Le Mayor semblait assoupi lorsque la comtesse s’approcha de la chaise longue sur laquelle il gisait ; cependant il l’entendit venir, car il ouvrit subitement les yeux, fit un effort pour se redresser et s’appuya sur le coude droit.

Julian avait d’un geste ordonné à Charbonneau de se retirer. Ils étaient donc, le moribond, la comtesse et Julian, seuls dans le salon.

— Je vous attendais, Léona, dit le marquis avec un sourire amer ; je vous sentais venir à moi.
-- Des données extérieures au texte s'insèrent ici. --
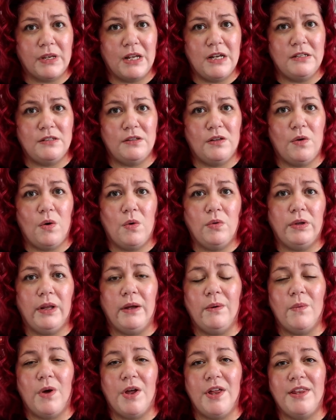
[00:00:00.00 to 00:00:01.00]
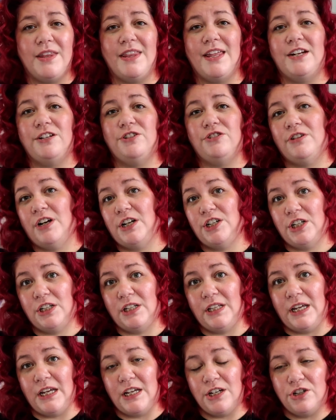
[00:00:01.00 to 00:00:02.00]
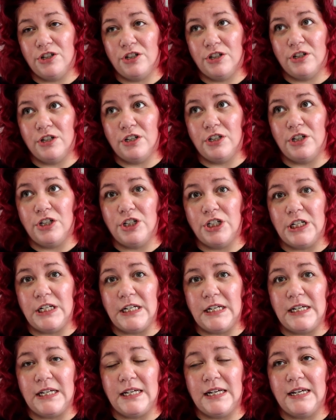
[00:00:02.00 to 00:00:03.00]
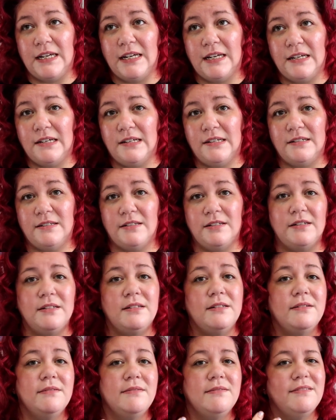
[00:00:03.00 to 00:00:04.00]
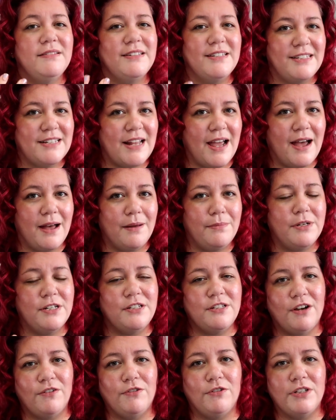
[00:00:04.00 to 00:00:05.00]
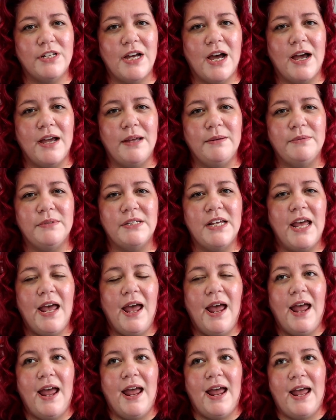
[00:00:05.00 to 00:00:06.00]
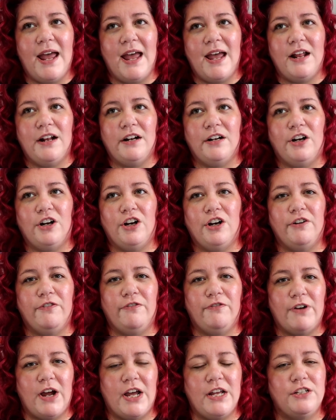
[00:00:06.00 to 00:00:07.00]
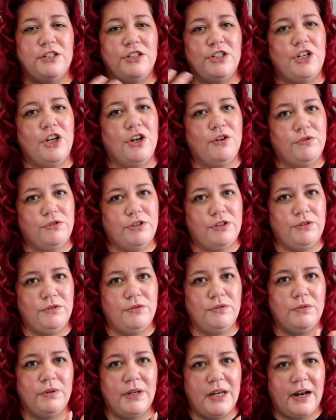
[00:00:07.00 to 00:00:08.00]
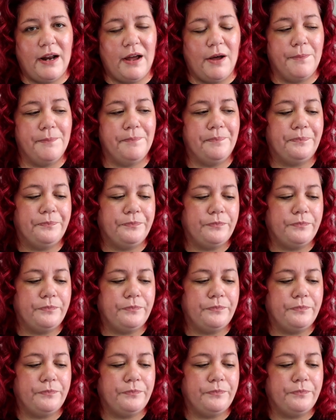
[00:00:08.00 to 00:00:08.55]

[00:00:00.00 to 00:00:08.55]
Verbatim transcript: is the only one that is tragically injured. She is stabbed several times and her friends go to get help.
La partie que nous avons entamée, il y a plus de vingt ans, à Saint-Jean-de-Luz, se termine aujourd’hui à Paris. Vous m’avez vaincu. Cela devait être : vous êtes femme ! Je vais mourir ; cette fois, je ne m’échapperai plus de ma tombe. Léona, je vous lègue ma fille ; mariez-la à votre fils, qu’elle aime jusqu’à vouloir mourir pour lui ! Je vous la lègue. Puisse-t-elle vous être aussi funeste qu’elle l’a été pour moi ! Ce legs est ma dernière vengeance. Mon sang coule dans ses veines ; un jour… Acceptez-vous ?

— Vanda est ma fille ; elle ne me quittera jamais, répondit-elle avec tristesse. La fatalité qui pèse sur elle me la fait aimer davantage. Désirez-vous la voir ?

— Non, dit-il d’une voix sourde. J’ai voulu la tuer, je me punis ; je m’impose cet atroce châtiment !

— Mon Dieu !… murmura la comtesse atterrée.